EXERCISE:
Among the lines below, output only those between the line holding "Silent video, 20 frames per second." and the line holding "(159.13 s to 171.23 s)", inclusive, exactly as written and with no pictures.

-=-=-

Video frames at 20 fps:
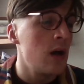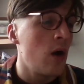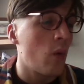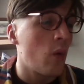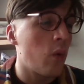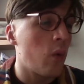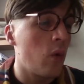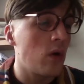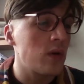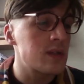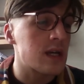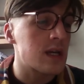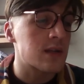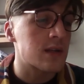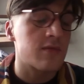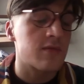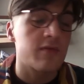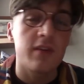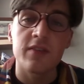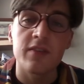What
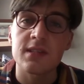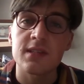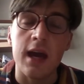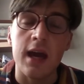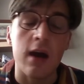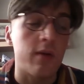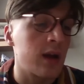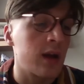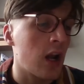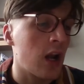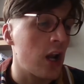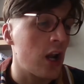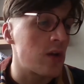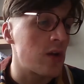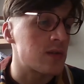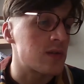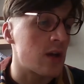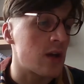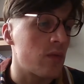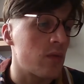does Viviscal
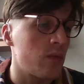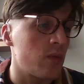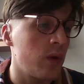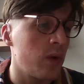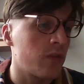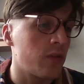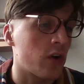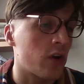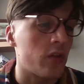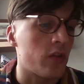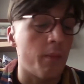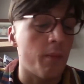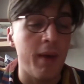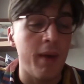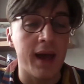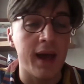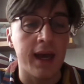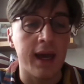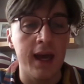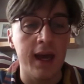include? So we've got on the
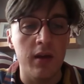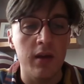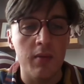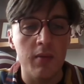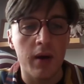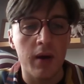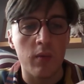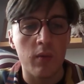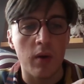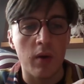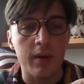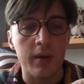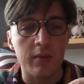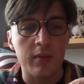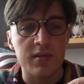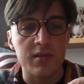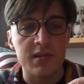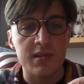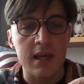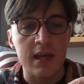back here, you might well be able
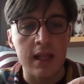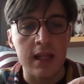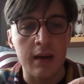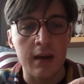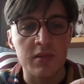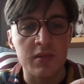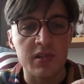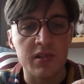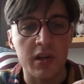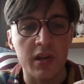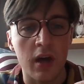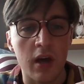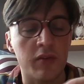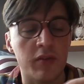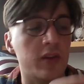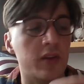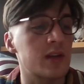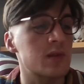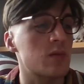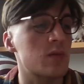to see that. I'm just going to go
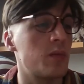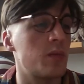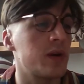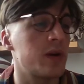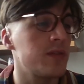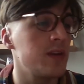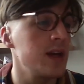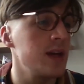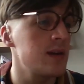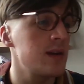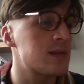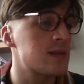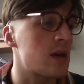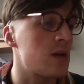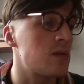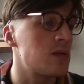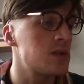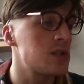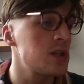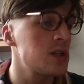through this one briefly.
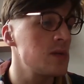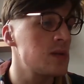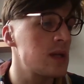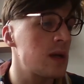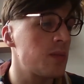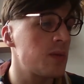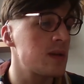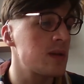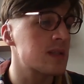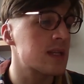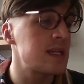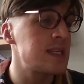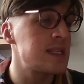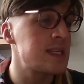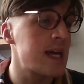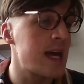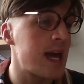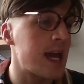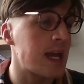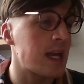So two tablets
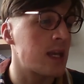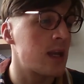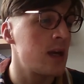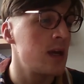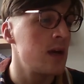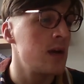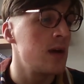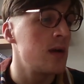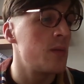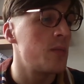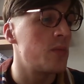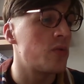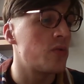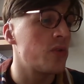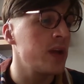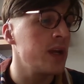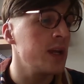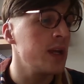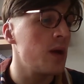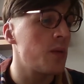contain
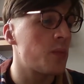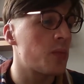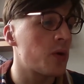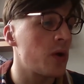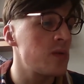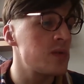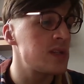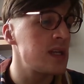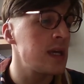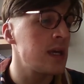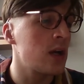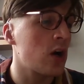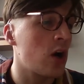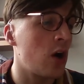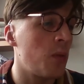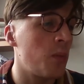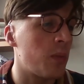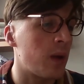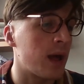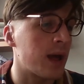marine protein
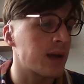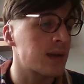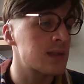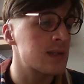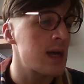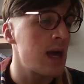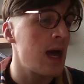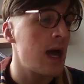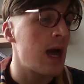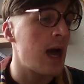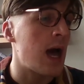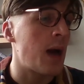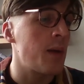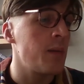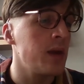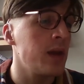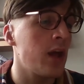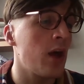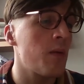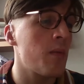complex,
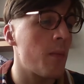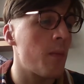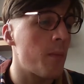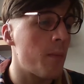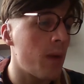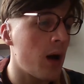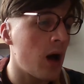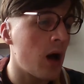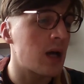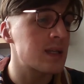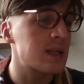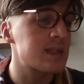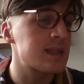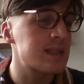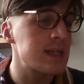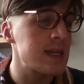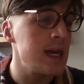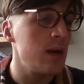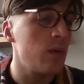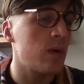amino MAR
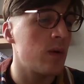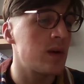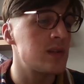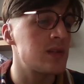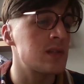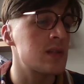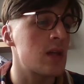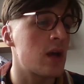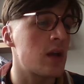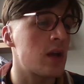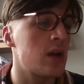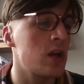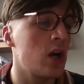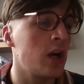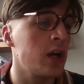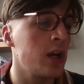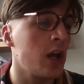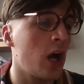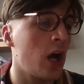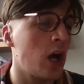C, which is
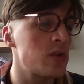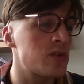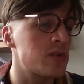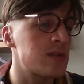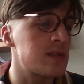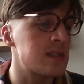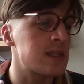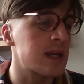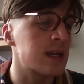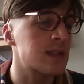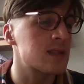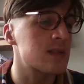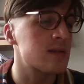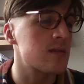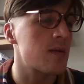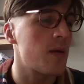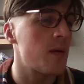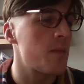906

-=-=-

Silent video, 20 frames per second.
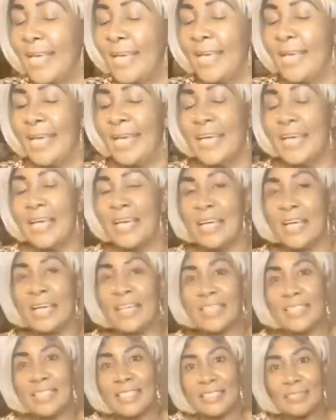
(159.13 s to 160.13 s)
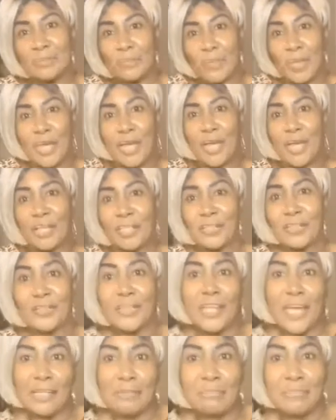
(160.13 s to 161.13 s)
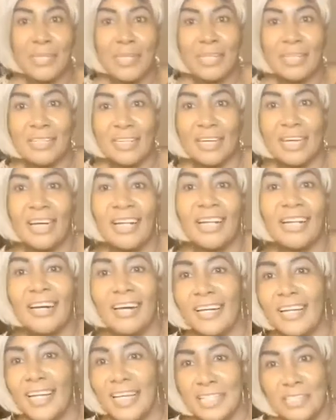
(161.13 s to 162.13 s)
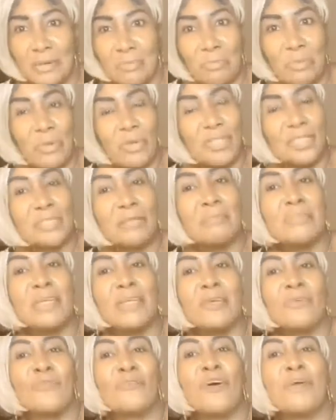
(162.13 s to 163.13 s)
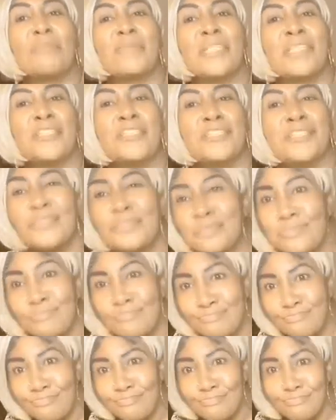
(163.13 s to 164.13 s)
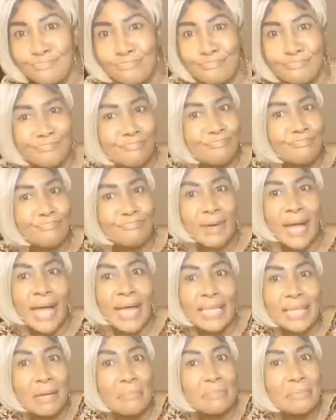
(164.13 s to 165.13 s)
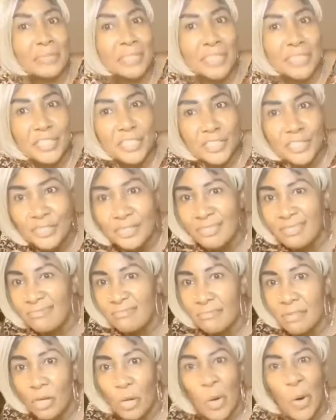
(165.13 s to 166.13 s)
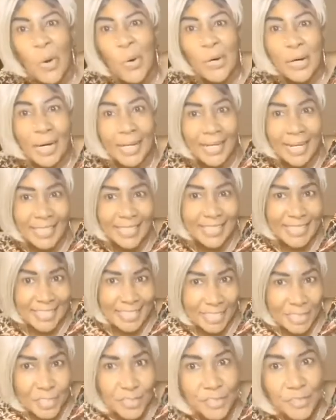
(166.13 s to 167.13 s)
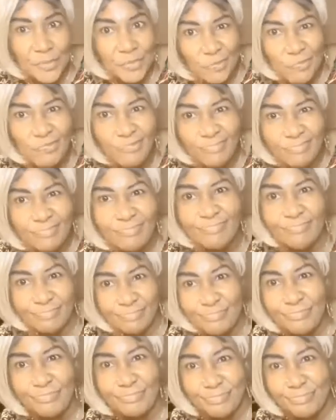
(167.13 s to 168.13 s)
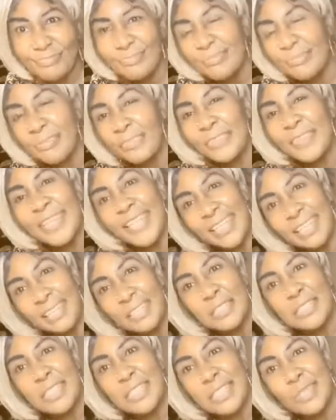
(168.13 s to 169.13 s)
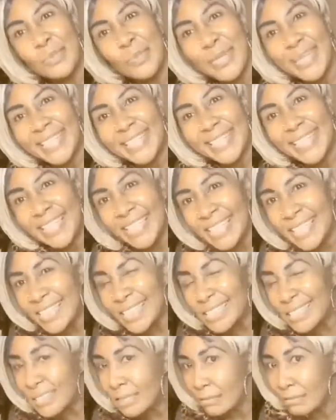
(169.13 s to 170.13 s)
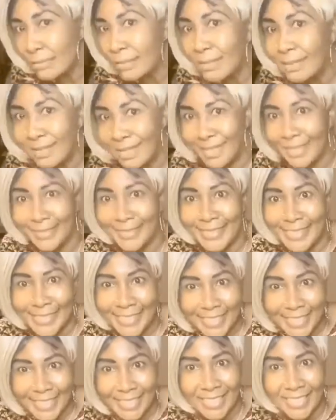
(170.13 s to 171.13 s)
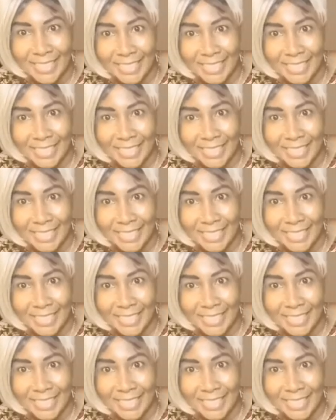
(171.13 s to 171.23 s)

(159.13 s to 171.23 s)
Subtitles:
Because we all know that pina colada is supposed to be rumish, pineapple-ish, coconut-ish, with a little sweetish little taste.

-=-=-

RESPONSE TO THE TASK:
Silent video, 20 frames per second.
(159.13 s to 160.13 s)
(160.13 s to 161.13 s)
(161.13 s to 162.13 s)
(162.13 s to 163.13 s)
(163.13 s to 164.13 s)
(164.13 s to 165.13 s)
(165.13 s to 166.13 s)
(166.13 s to 167.13 s)
(167.13 s to 168.13 s)
(168.13 s to 169.13 s)
(169.13 s to 170.13 s)
(170.13 s to 171.13 s)
(171.13 s to 171.23 s)

(159.13 s to 171.23 s)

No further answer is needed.